» **Required work**: Copy nothing but the lines below, from the one with "[0:48.60-0:49.67]" through the one with "[0:47.53-0:57.93]", exactly as written; no pictures should appear.

######

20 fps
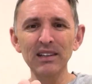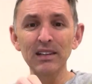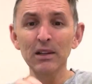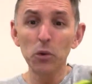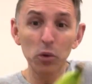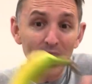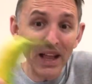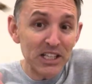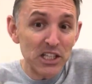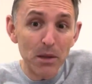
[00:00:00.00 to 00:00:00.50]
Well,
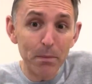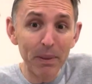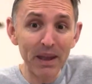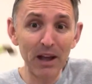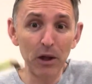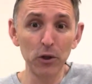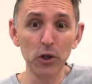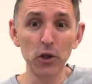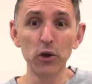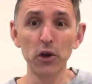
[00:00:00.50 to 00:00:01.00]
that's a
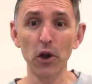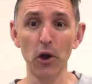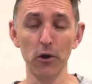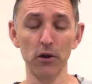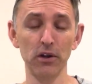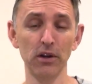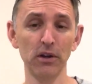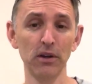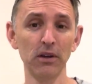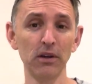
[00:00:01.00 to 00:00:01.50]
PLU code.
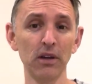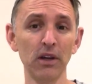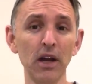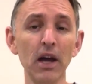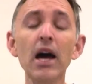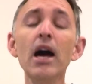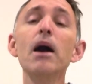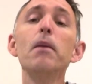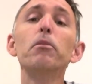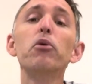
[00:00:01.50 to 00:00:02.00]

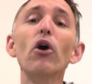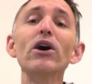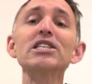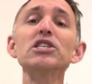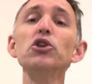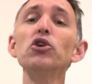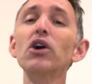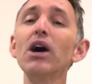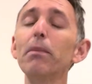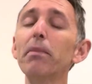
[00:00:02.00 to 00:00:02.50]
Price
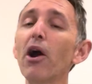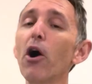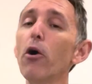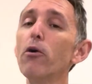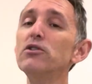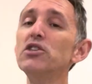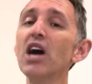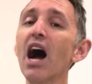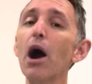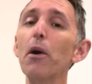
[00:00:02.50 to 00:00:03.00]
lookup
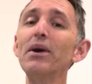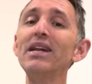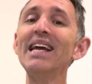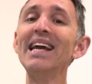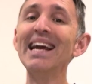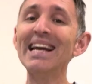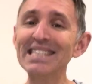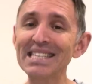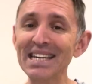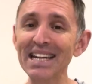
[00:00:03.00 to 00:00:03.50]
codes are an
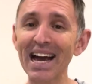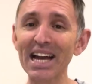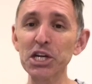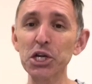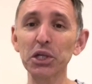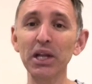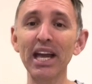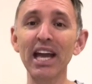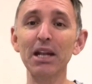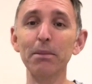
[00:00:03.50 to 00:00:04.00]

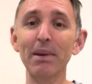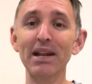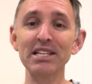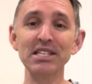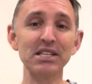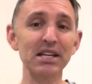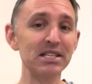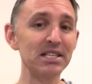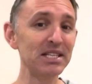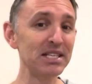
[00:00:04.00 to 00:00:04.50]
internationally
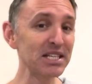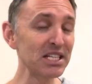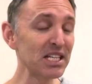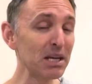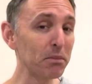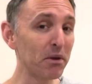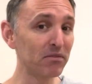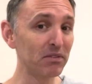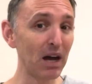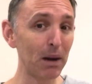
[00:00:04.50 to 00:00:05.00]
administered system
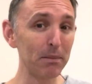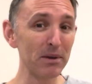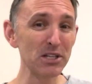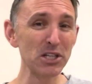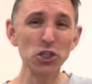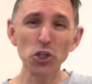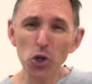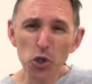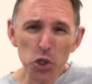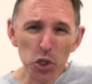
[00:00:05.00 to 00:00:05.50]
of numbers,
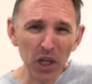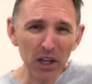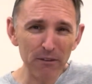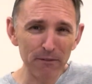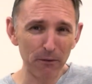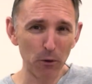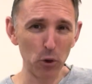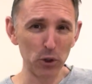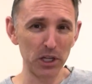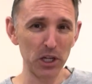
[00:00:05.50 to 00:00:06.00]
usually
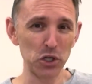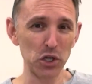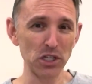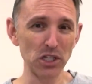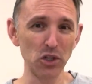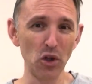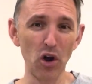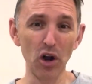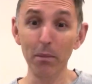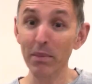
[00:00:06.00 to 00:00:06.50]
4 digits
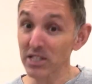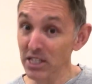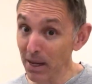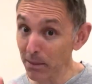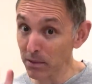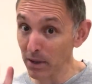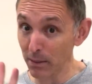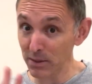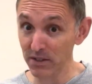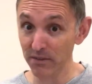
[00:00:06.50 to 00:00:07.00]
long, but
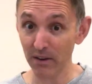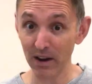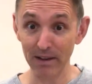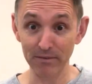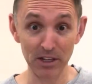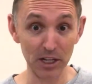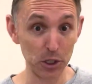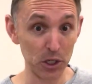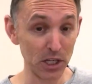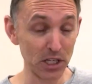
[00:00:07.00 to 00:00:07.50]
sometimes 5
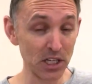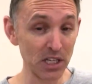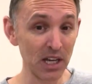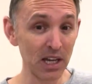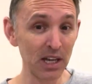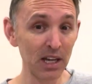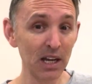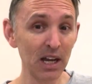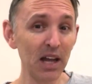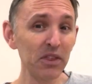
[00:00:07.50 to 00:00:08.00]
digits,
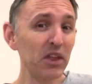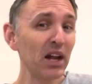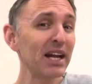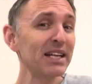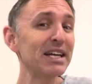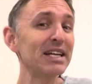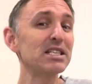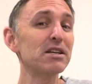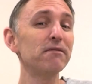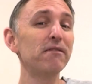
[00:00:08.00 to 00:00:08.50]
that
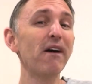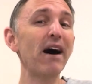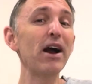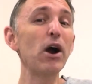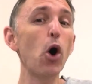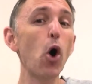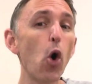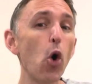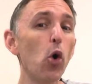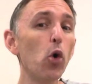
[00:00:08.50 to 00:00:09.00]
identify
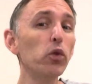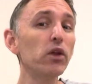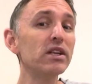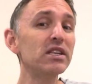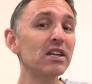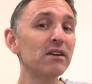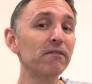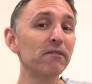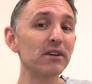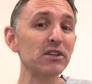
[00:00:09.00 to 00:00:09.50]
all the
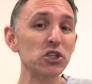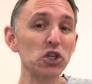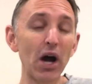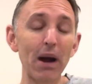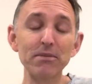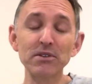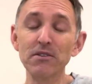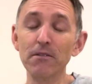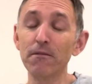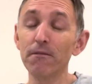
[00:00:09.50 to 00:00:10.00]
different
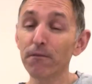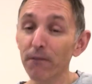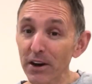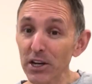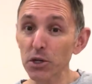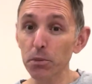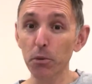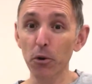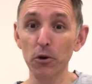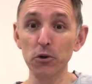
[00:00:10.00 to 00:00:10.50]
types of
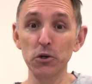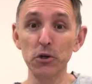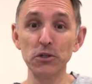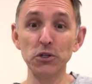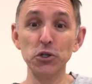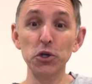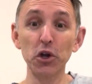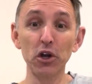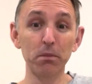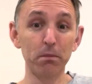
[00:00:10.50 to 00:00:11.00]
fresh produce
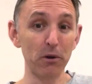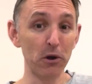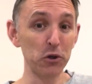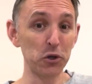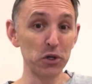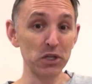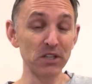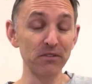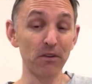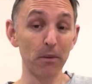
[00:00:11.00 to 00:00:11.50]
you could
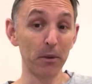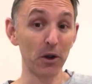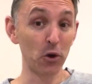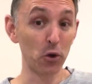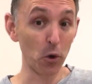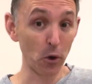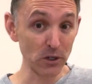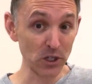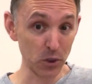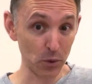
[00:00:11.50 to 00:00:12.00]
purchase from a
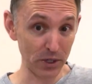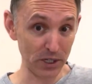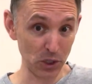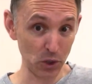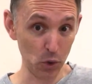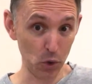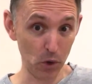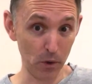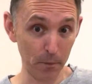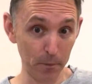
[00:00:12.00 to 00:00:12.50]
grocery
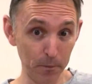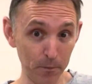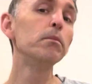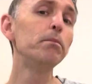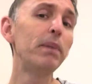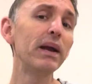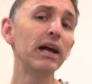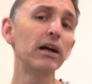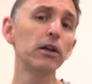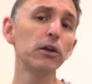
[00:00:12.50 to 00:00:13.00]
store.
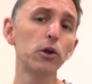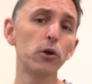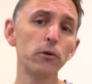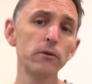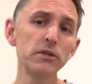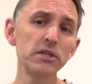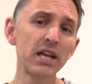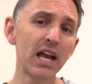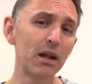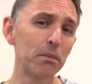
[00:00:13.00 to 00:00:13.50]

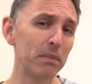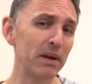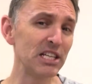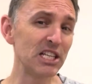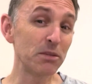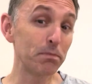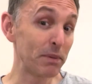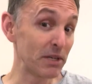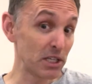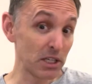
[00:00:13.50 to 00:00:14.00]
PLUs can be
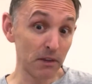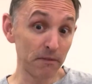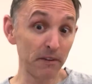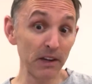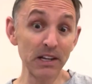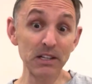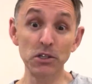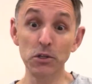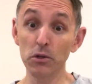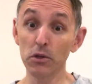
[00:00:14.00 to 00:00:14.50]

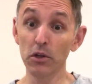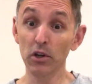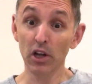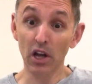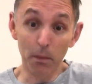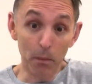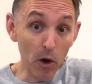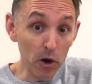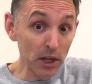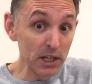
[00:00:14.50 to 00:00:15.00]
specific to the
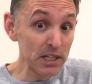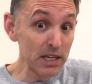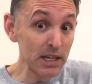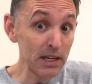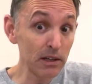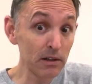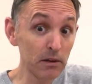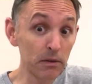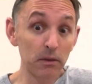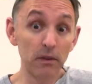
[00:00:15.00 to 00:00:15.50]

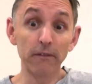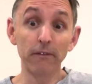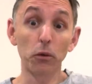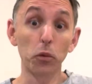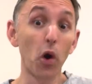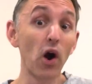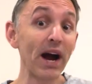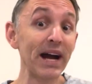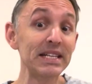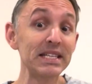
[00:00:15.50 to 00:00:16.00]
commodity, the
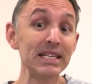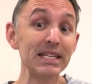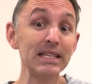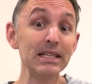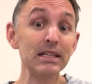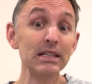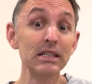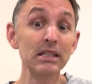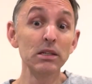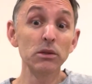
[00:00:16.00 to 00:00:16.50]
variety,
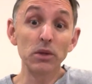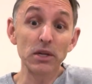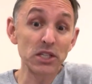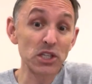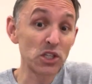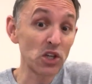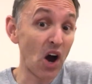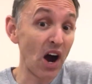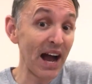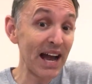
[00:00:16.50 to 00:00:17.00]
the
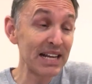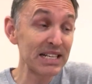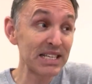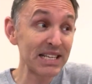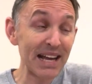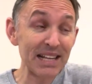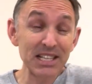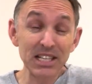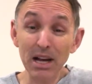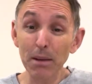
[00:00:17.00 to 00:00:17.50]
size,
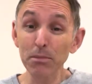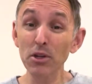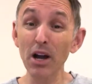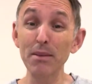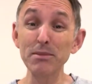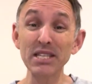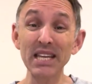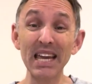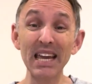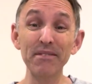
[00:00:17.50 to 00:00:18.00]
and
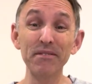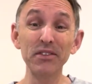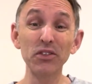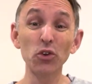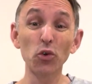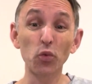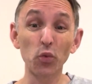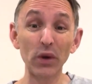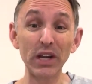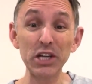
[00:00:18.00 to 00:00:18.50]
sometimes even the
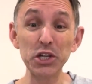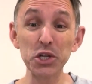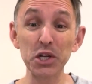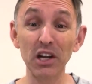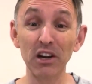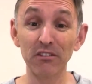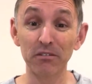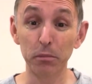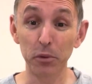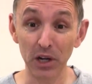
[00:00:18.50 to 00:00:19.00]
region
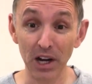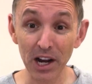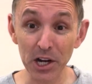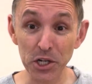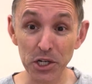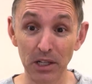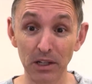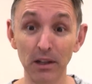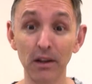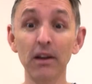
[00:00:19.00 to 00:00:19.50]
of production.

######

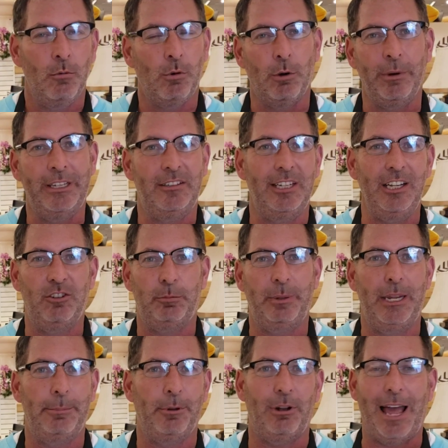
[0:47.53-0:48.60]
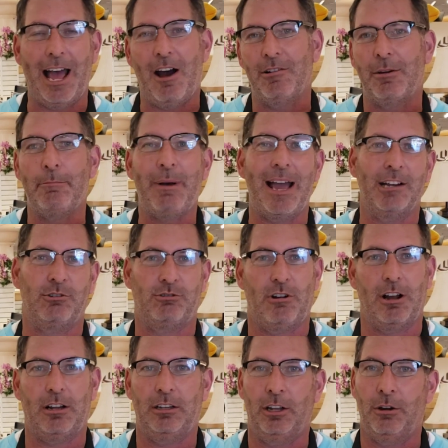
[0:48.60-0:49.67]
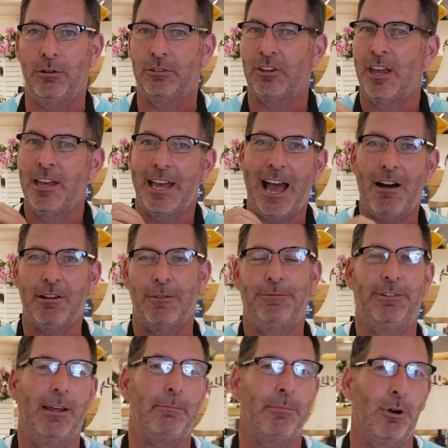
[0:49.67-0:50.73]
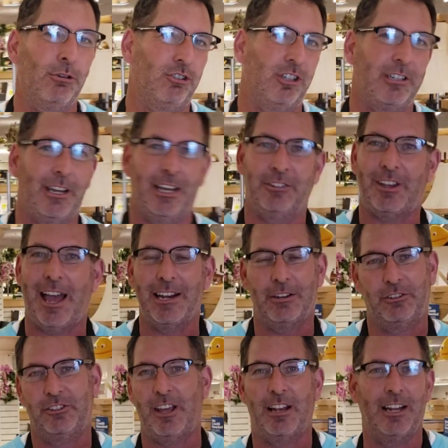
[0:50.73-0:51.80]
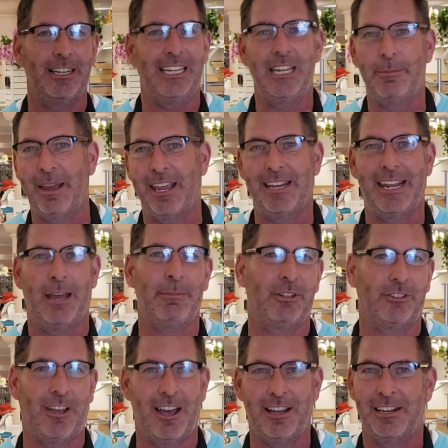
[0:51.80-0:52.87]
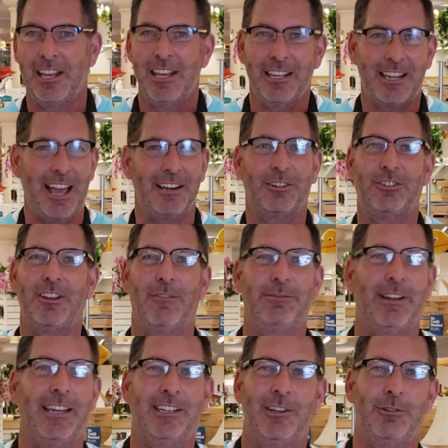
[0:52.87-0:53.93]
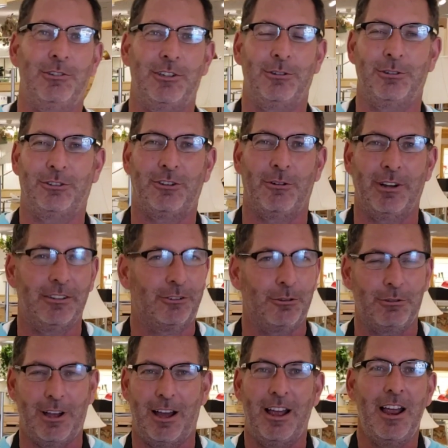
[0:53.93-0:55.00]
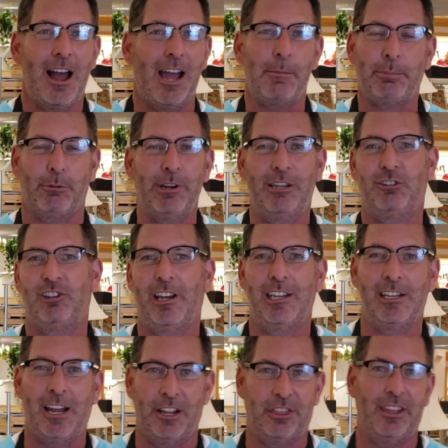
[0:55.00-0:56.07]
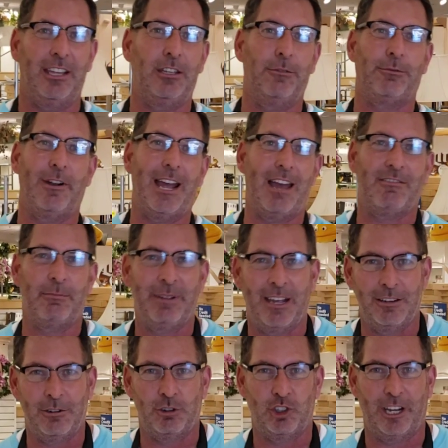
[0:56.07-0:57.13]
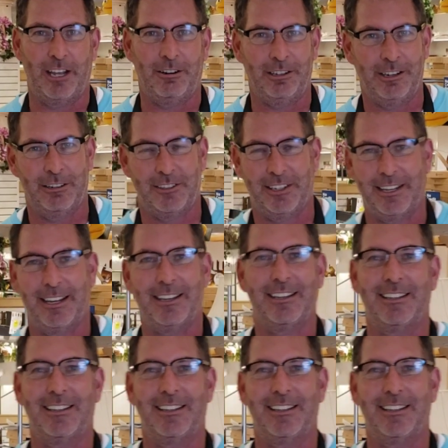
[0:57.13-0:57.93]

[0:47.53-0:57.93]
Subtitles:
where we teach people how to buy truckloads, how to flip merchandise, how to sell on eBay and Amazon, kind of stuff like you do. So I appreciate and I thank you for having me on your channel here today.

######

» **Solution for this exercise**:
[0:48.60-0:49.67]
[0:49.67-0:50.73]
[0:50.73-0:51.80]
[0:51.80-0:52.87]
[0:52.87-0:53.93]
[0:53.93-0:55.00]
[0:55.00-0:56.07]
[0:56.07-0:57.13]
[0:57.13-0:57.93]

[0:47.53-0:57.93]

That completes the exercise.